# Task instructions
Copy each line containing the word "Spoken" from the records that follow, please.

※

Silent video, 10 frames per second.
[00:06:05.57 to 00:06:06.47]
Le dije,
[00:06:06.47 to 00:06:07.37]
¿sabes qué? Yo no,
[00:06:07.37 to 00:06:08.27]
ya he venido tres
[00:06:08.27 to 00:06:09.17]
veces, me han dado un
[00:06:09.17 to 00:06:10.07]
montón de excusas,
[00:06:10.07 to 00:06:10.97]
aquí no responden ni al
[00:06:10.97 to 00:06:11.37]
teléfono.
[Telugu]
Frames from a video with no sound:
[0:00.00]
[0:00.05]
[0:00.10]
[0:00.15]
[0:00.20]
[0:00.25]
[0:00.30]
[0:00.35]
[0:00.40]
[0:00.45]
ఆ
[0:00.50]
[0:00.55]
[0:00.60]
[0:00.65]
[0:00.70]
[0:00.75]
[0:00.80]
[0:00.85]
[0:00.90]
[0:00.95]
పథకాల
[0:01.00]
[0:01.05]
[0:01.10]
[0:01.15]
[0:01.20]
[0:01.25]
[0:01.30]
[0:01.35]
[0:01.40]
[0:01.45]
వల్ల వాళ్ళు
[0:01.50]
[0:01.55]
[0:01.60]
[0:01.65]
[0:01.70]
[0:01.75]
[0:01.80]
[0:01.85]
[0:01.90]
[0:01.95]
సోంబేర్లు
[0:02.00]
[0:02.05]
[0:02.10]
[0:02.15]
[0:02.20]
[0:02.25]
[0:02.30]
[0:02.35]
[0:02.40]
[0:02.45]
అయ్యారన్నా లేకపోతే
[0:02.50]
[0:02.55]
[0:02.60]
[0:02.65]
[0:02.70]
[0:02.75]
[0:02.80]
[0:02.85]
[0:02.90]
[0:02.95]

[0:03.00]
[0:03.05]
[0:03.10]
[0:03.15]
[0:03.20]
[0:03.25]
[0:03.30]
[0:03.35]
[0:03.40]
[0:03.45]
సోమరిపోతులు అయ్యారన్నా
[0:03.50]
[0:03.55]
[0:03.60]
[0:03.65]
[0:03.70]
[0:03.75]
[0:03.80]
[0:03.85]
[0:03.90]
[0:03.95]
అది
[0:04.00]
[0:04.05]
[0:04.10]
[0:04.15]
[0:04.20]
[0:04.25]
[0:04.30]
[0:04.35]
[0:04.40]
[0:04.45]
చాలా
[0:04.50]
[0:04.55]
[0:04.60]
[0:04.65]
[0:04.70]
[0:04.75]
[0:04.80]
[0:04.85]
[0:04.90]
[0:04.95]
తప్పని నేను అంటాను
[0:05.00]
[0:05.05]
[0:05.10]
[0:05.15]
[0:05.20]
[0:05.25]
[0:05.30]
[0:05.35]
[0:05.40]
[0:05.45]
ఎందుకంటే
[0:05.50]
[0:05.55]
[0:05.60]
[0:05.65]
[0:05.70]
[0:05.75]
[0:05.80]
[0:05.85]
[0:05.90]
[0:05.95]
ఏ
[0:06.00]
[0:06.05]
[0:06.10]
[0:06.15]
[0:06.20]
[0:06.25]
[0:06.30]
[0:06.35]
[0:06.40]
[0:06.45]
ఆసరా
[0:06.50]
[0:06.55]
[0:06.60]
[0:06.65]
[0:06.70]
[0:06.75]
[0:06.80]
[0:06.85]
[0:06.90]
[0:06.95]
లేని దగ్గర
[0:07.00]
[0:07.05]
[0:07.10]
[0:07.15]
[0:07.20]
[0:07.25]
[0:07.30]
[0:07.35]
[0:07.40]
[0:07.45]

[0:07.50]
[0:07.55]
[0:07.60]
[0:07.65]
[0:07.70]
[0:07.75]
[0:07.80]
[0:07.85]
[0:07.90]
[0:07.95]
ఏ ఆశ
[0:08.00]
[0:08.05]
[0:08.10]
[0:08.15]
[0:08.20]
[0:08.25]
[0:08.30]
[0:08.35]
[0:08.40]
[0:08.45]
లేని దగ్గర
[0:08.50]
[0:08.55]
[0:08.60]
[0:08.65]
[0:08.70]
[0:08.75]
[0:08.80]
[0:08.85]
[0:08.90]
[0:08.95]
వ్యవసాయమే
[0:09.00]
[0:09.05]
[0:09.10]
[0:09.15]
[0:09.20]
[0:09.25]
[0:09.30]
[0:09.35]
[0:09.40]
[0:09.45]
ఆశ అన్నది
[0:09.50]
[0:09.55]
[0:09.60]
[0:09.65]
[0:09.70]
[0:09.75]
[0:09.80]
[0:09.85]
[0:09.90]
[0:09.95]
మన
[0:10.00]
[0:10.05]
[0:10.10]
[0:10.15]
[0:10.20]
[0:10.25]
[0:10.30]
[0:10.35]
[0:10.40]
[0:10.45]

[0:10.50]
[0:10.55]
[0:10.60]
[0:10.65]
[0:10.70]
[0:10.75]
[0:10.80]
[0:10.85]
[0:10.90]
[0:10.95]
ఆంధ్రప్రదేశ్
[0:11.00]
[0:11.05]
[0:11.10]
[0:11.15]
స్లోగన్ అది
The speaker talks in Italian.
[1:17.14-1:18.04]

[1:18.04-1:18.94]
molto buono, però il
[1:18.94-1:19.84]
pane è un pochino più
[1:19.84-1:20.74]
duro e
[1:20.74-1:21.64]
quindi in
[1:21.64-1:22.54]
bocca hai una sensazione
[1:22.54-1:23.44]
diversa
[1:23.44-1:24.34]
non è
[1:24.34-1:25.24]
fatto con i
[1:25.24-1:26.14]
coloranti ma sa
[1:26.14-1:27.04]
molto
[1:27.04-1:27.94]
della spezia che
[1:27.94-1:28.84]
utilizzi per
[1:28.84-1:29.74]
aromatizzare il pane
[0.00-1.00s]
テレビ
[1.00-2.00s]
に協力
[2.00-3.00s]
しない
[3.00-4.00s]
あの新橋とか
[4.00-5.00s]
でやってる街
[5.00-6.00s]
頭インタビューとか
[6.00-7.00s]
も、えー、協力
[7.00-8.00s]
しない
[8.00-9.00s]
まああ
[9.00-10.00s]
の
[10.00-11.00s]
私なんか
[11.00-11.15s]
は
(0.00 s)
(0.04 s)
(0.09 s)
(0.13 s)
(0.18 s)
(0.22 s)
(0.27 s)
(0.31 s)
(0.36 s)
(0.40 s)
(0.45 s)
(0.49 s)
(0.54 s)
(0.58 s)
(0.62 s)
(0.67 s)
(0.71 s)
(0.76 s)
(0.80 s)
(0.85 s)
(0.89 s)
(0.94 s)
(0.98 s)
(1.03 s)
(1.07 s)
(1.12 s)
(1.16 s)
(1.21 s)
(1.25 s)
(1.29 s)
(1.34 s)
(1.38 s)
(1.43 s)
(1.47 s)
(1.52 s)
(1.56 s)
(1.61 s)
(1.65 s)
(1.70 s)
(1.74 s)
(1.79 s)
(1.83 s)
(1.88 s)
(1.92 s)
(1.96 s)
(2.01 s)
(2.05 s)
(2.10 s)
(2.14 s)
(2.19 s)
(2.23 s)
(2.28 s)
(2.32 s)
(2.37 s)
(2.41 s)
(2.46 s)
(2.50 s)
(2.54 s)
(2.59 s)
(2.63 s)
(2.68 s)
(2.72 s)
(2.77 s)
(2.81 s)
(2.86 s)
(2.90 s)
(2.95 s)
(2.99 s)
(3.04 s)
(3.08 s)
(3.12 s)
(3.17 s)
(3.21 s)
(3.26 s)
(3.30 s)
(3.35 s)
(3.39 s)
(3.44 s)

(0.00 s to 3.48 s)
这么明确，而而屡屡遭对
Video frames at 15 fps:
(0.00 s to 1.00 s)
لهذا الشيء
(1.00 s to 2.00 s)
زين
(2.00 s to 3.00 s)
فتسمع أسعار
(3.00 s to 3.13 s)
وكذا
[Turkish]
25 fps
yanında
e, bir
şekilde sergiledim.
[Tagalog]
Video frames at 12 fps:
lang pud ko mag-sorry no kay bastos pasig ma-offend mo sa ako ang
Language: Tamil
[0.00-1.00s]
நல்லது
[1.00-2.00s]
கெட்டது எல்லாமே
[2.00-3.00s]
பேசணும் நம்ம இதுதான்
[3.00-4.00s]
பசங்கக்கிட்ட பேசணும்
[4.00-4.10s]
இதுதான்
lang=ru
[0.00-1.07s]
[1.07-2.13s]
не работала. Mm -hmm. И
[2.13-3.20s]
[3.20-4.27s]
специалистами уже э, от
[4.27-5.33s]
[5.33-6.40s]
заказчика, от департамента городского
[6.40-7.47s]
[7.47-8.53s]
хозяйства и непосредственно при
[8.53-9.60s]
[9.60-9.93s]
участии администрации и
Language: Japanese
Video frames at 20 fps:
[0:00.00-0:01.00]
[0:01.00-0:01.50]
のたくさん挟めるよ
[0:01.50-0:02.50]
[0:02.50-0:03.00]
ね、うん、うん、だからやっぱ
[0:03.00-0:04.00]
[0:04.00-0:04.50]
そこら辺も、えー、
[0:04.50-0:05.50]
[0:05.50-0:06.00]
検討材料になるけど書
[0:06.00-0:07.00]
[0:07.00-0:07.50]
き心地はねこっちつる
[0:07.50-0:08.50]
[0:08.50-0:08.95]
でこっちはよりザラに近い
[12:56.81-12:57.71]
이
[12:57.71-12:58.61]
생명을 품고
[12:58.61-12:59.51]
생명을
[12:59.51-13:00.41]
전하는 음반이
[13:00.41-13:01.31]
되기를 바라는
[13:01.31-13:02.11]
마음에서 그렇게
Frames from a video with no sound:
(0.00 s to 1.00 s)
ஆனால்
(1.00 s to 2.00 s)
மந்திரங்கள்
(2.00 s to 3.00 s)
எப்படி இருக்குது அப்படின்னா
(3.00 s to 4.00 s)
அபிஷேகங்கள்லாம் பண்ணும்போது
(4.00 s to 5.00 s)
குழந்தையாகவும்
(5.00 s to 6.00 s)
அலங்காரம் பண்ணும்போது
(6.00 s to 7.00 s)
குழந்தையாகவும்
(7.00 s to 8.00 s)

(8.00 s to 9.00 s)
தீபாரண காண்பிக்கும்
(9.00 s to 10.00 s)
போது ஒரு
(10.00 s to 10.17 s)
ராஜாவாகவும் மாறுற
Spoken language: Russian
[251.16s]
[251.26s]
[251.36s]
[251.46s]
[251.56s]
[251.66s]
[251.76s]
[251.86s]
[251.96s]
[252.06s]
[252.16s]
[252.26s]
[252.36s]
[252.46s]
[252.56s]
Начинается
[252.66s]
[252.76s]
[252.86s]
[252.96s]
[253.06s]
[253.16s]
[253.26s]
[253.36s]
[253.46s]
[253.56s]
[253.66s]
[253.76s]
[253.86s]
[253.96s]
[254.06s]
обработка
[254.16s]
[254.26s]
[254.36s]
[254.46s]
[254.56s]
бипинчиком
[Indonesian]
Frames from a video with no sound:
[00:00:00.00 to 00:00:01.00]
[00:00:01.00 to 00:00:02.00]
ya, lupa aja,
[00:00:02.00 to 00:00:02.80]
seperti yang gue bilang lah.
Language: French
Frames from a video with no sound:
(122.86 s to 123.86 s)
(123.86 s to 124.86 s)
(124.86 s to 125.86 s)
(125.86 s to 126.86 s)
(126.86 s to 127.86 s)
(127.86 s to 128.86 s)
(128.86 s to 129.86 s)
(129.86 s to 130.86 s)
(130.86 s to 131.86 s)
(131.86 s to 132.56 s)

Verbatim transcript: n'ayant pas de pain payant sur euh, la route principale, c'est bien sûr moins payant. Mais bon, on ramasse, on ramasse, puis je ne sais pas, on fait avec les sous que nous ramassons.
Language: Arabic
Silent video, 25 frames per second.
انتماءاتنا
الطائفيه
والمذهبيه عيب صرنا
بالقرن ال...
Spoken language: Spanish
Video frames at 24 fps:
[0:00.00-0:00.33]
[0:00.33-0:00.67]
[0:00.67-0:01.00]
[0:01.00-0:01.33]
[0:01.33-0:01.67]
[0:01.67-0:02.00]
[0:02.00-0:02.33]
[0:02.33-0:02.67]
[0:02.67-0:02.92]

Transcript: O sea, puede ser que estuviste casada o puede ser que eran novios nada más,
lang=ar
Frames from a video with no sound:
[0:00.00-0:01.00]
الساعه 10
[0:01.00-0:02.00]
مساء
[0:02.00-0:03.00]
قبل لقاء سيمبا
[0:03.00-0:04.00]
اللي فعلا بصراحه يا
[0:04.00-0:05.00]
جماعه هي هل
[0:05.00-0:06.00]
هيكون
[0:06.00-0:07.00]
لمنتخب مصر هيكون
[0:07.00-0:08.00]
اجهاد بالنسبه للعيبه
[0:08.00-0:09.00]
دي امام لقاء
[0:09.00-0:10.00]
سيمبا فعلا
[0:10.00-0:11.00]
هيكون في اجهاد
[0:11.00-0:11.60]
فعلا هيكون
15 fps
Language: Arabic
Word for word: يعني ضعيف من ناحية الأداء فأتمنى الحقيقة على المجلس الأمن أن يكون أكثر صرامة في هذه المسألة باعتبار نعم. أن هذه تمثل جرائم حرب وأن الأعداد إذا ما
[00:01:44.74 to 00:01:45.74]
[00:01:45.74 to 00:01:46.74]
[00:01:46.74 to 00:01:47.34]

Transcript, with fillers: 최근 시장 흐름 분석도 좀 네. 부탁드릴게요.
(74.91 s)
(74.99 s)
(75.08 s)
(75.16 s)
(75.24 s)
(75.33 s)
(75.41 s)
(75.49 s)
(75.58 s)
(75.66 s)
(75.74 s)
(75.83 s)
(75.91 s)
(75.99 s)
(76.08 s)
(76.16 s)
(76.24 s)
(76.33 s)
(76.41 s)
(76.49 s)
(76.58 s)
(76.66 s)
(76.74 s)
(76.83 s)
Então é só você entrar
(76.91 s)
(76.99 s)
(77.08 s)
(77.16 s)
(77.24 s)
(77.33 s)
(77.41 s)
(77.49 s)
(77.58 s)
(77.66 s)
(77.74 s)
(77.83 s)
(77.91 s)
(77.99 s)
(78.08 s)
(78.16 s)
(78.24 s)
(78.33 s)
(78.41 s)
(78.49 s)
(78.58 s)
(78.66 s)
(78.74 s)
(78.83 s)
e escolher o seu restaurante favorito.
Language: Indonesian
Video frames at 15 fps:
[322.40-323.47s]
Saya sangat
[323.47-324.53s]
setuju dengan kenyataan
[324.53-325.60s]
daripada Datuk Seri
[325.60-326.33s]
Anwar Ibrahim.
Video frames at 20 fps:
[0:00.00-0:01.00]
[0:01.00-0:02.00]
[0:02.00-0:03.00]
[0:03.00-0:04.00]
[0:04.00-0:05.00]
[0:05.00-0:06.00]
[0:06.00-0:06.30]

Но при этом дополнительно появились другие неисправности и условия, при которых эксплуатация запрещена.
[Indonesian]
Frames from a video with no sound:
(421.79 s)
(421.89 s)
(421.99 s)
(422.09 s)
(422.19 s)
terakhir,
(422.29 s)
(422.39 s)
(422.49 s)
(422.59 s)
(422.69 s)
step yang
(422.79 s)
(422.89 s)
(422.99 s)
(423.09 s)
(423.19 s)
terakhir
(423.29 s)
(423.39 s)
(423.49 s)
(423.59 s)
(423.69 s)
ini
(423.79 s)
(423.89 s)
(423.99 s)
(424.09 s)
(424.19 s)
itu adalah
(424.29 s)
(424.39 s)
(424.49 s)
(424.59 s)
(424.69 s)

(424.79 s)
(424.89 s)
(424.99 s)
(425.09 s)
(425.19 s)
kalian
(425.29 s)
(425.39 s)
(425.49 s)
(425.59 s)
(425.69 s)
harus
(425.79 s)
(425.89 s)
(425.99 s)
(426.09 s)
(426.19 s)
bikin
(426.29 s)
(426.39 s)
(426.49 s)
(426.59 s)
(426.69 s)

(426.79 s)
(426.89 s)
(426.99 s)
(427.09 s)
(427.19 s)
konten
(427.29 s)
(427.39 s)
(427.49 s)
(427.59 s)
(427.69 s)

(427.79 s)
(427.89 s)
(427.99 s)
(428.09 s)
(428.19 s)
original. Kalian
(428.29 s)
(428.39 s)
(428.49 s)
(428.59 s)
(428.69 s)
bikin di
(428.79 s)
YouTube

※

# Task result
Spoken language: Russian
Spoken language: Spanish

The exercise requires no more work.